Patients waited an average of 17.7 years from symptom onset to diagnosis, with one experiencing a delay of 36 years.
Screening family members of patients with HAE — including those who don’t show any symptoms — is critical for earlier diagnosis and management, the researchers said.
The study, “Hereditary angioedema: a prospective study of a Brazilian single-center cohort,” was published in the International Journal of Dermatology.
While the prevalence of HAE in Brazil has been estimated at between 3,600 and 18,000 cases, only 210 HAE patients were included in the Brazilian registry from 2006 to 2010.
HAE-related swelling attacks may be triggered by stressful life events, local trauma, infections, medical procedures, or pregnancy, but may also occur in spontaneously, without any identifiable cause. Their frequency and location are also variable.

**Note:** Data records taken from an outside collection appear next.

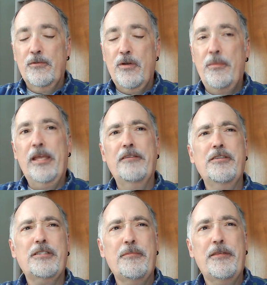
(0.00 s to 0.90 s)
I hope that gives
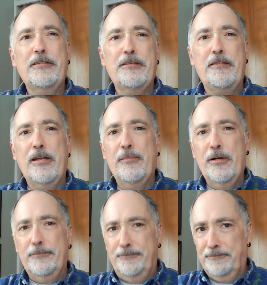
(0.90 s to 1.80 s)
you some things to think
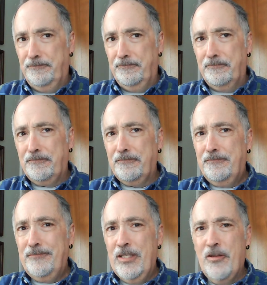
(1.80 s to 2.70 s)
about.
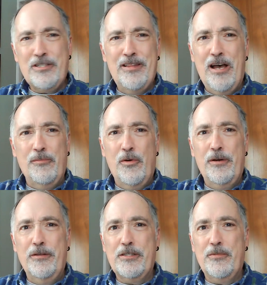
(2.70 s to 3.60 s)
There's a lot
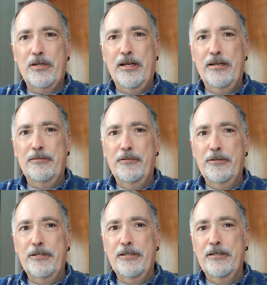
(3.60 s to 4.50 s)
more in this one. I
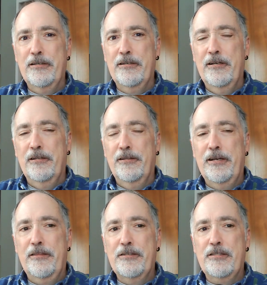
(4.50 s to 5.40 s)
really
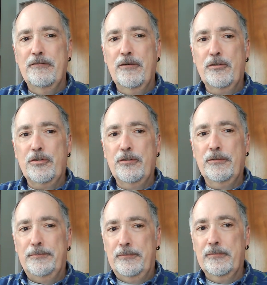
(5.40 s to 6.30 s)
like this
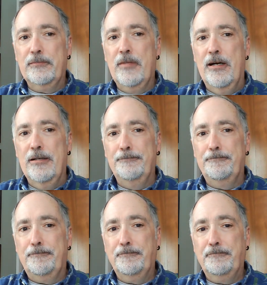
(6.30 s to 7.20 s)
devotional. Um,
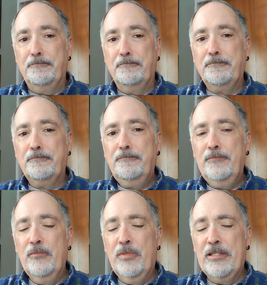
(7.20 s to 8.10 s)

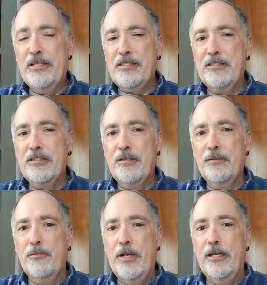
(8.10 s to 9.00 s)
but listen to
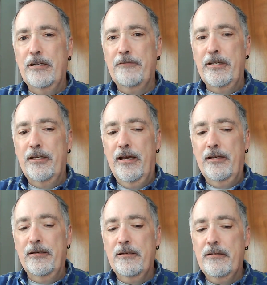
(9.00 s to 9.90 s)
the reading of it
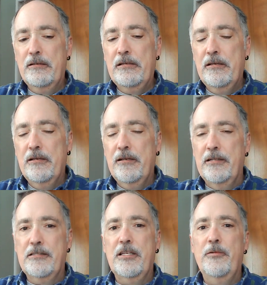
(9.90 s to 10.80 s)
again
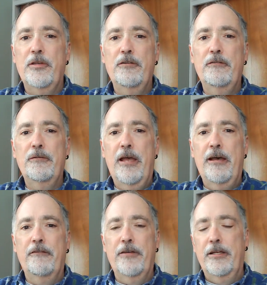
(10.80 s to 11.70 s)
and see what you
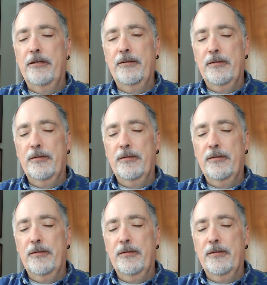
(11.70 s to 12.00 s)
have in it.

Researchers in Brazil set out to describe the sociodemographic and clinical features of HAE patients whose disease was caused by defects in the C1 inhibitor (C1-INH) protein, and who were followed at the Clementino Fraga Filho Hospital in Rio de Janeiro from 1989 to 2016.
“Only a few studies have evaluated HAE Latin American patients’ profiles, and as far as we know, this is the first one performed by a single Brazilian center in a prospective way,” the researchers said.
The analysis included 107 patients with HAE with C1-INH deficiency, including 105 with HAE type 1 – who have lower levels of the C1-INH protein – and two with HAE type 2, who produce a CI-INH protein with low activity, despite being found at normal or high levels.
The incidence of type 2 HAE was much lower than the 15%-20% expected, probably because of the limited availability diagnostic assays that measure CI-INH’s activity, the researchers said.
They collected prospective data from the 107 patients using a questionnaire, which asked for gender, age, family history of HAE, age at symptom onset, age at diagnosis, factors that triggered angioedema attacks, frequency and location of attacks, as well as education and socioeconomic status.
The group consisted mostly of women (67.3%), people with a medium level of education (47.7%), and medium to low socioeconomic status. They ranged in age from 12 to 73, with an average age of 38.
Researchers found that patients experienced their first symptoms around the age of 11.8, but were only diagnosed at a median age of 29, representing a 17.7-year delay from early disease manifestations to diagnosis.
Most patients (86.9%) reported a family history of the disease, and still experienced a considerable delay in diagnosis.
The researchers said “screening of familial members, including asymptomatic individuals, is critical for earlier diagnosis.”
Most patients (95.8%) had some sort of triggering factor before a swelling attack, and episodes were preceded by at least one precursor symptom — such as numbness or itching — in nearly half of patients (47.9%).
Attacks were mostly moderate (24.3%) or severe (55.1%), lasted between three and five days, and occurred mainly in the skin (95.8%), gastrointestinal tract (88.5%), or in the airways (65.6%). A quarter of these patients were admitted to intensive care units, and 8.3% required intubation or tracheostomy – a surgical procedure that creates an airway in the neck.
Attacks were more severe in women than in men, pointing to the “need for an awareness of the disease by gynecologists and obstetricians, since it can complicate pregnancy, labor, and delivery,” the researchers wrote.